### [Dataset records]

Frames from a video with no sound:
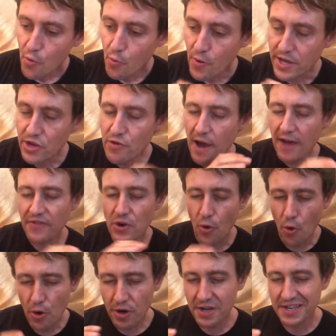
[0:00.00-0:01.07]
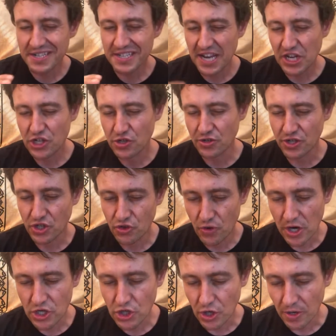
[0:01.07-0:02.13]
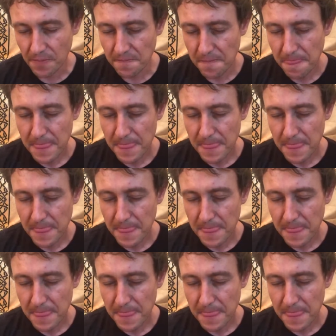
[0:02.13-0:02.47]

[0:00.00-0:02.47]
when you have an organizational structure,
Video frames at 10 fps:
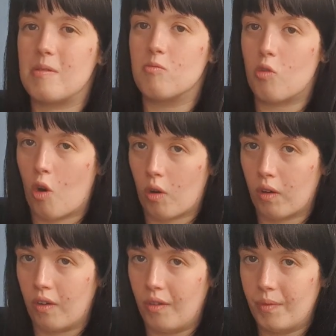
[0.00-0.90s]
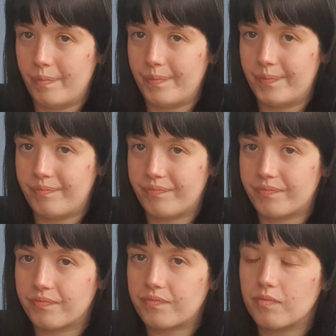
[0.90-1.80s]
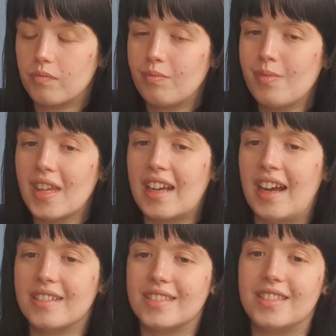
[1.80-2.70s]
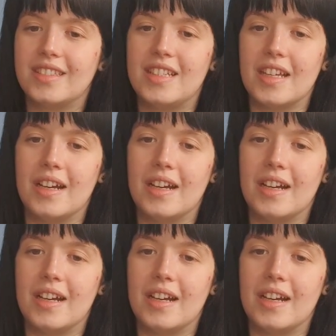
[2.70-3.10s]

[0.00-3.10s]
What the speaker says: be wrong, and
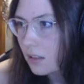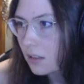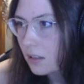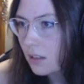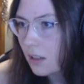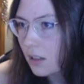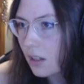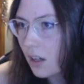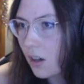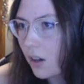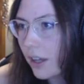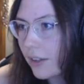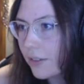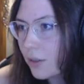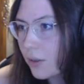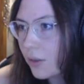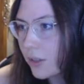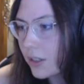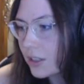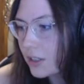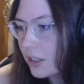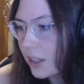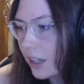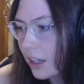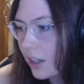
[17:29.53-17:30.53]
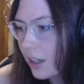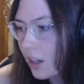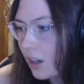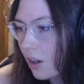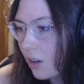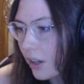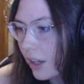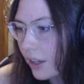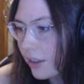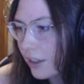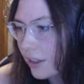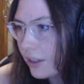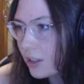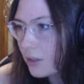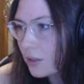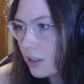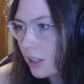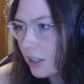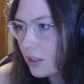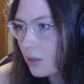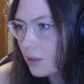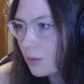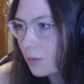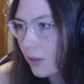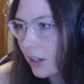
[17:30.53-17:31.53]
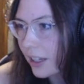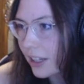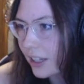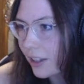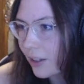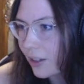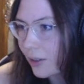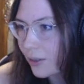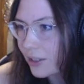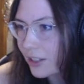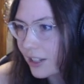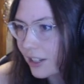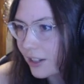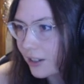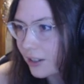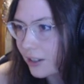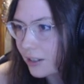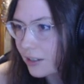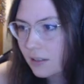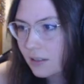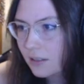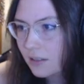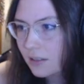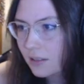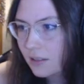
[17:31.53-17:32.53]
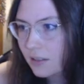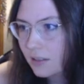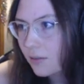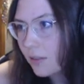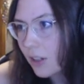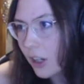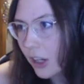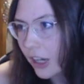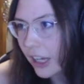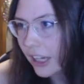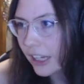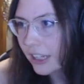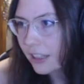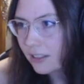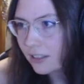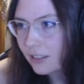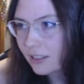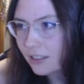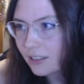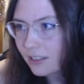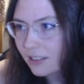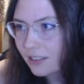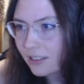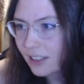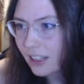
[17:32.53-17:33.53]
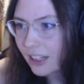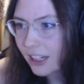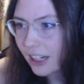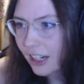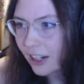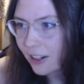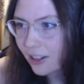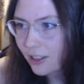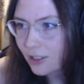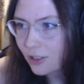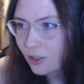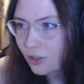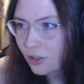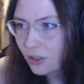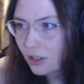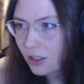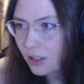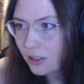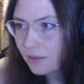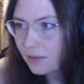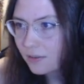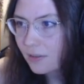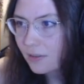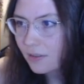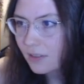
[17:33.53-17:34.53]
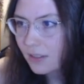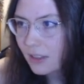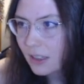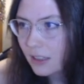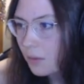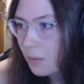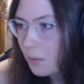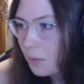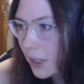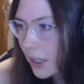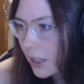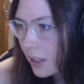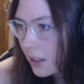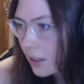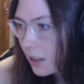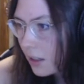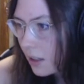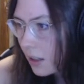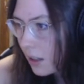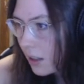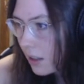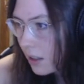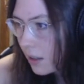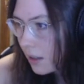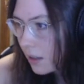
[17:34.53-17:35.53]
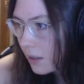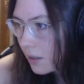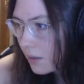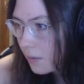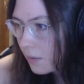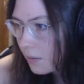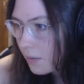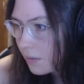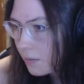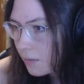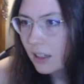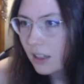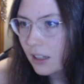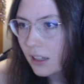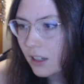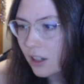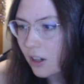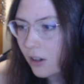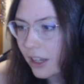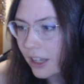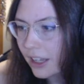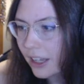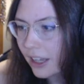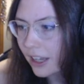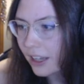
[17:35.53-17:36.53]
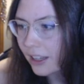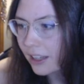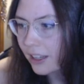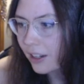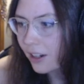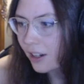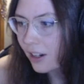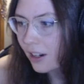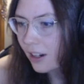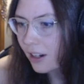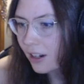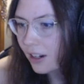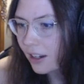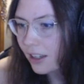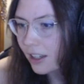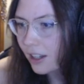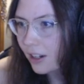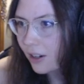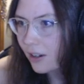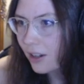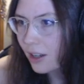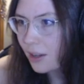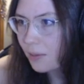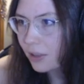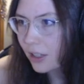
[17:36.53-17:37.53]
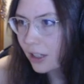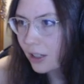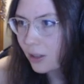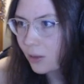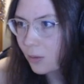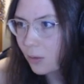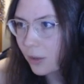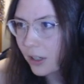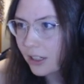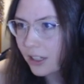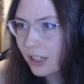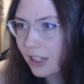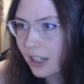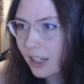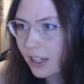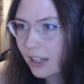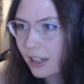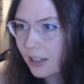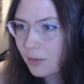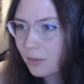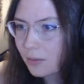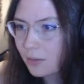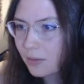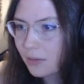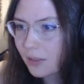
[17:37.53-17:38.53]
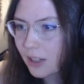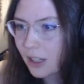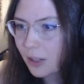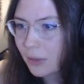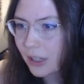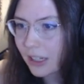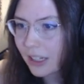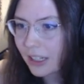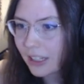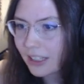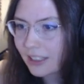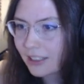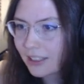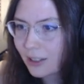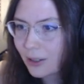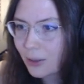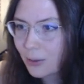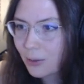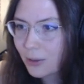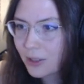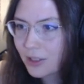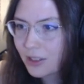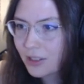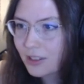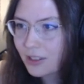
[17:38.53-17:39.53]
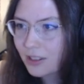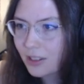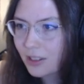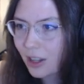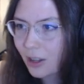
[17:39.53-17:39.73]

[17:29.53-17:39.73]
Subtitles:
Oh, I have queen c8. Okay, that's why he goes here. Okay, and then here it's a draw. But, okay, yeah, here I played queen d8, and my idea was,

### [Assigned task]
Transcribe exactly the line that contains "[17:29.53-17:30.53]" and each line after it through the end of the listing. Leave out the pictures.

### [Solution for this exercise]
[17:29.53-17:30.53]
[17:30.53-17:31.53]
[17:31.53-17:32.53]
[17:32.53-17:33.53]
[17:33.53-17:34.53]
[17:34.53-17:35.53]
[17:35.53-17:36.53]
[17:36.53-17:37.53]
[17:37.53-17:38.53]
[17:38.53-17:39.53]
[17:39.53-17:39.73]

[17:29.53-17:39.73]
Subtitles:
Oh, I have queen c8. Okay, that's why he goes here. Okay, and then here it's a draw. But, okay, yeah, here I played queen d8, and my idea was,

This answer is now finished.